On the east coast in the 1700’s, where there were few swimmers ever venturing into the water, dories were sometimes launched to rescue shipwreck victims from drowning. These men could be called the first lifeguards. It wasn’t until the late 1800’s that ocean swimming began to be thought of as a form of recreation. In the early 1900’s, with beach towns, amusement zones and long piers springing up along the coast of California, ocean bathing became a popular pastime thereby creating a problem. With no lifeguards in those days, 18 swimmers drowned over one weekend in Newport Beach. In 1918, 13 people drowned in one day in San Diego. Volunteer lifesaving groups were formed in the towns of Redondo, Venice and Santa Monica, which helped at times when they were available. Paid lifeguards who worked in the saltwater plunges along the beach were oftentimes called upon to leave their indoor posts and effect ocean rescues when they were informed that someone was drowning and needed help. On some beaches they were summoned by the sound of a large gong being struck by a spectator to the problem. Floating lifelines, that stretched far out into the ocean from the beach were placed at intervals, which made matters even worse when poor swimmers would venture too far out, lose their grip on the line and find themselves in deep-water trouble. Something had to be done.
The first professional, paid lifesaving force in California was established in Long Beach in 1908 with one lifeguard. It quickly expanded in ensuing years. The other beach towns of Los Angeles County from Redondo to Santa Monica did not form lifeguard services until the mid 1920’s. These early lifeguards had little training but were good swimmers and did an excellent job under the circumstances and with primitive equipment.

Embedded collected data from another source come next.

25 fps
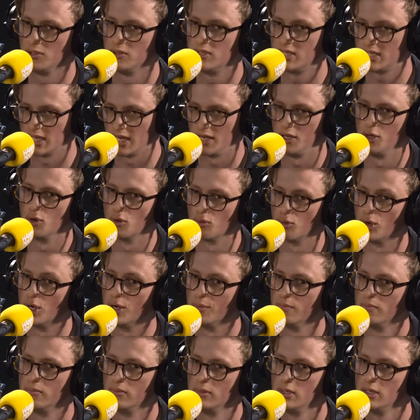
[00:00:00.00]
You'd sit in your
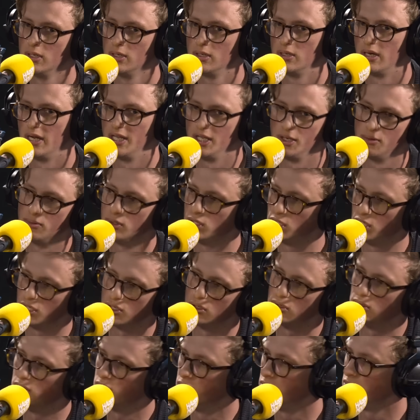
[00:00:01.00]
room and you would
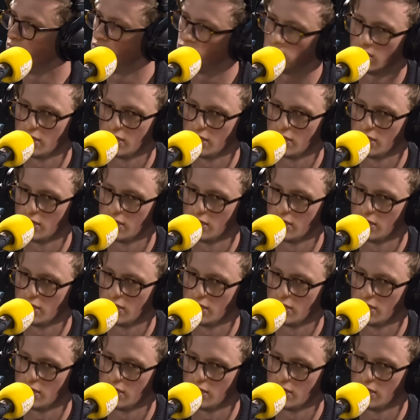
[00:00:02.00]
do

Today The Los Angeles County Lifeguard Service is the largest, best equipped and trained lifeguard force in the world, with more than 700 lifeguards and a dozen Baywatch rescue boats protecting 72 miles of beaches. More than 10,000 ocean rescues are performed each year out of the millions of swimmers, surfers, divers and sailors that enter the ocean from San Pedro to Ventura County. A drowning is a very rare occurrence. How times have changed from the time I was a kid swimming in unprotected waters to what we have today.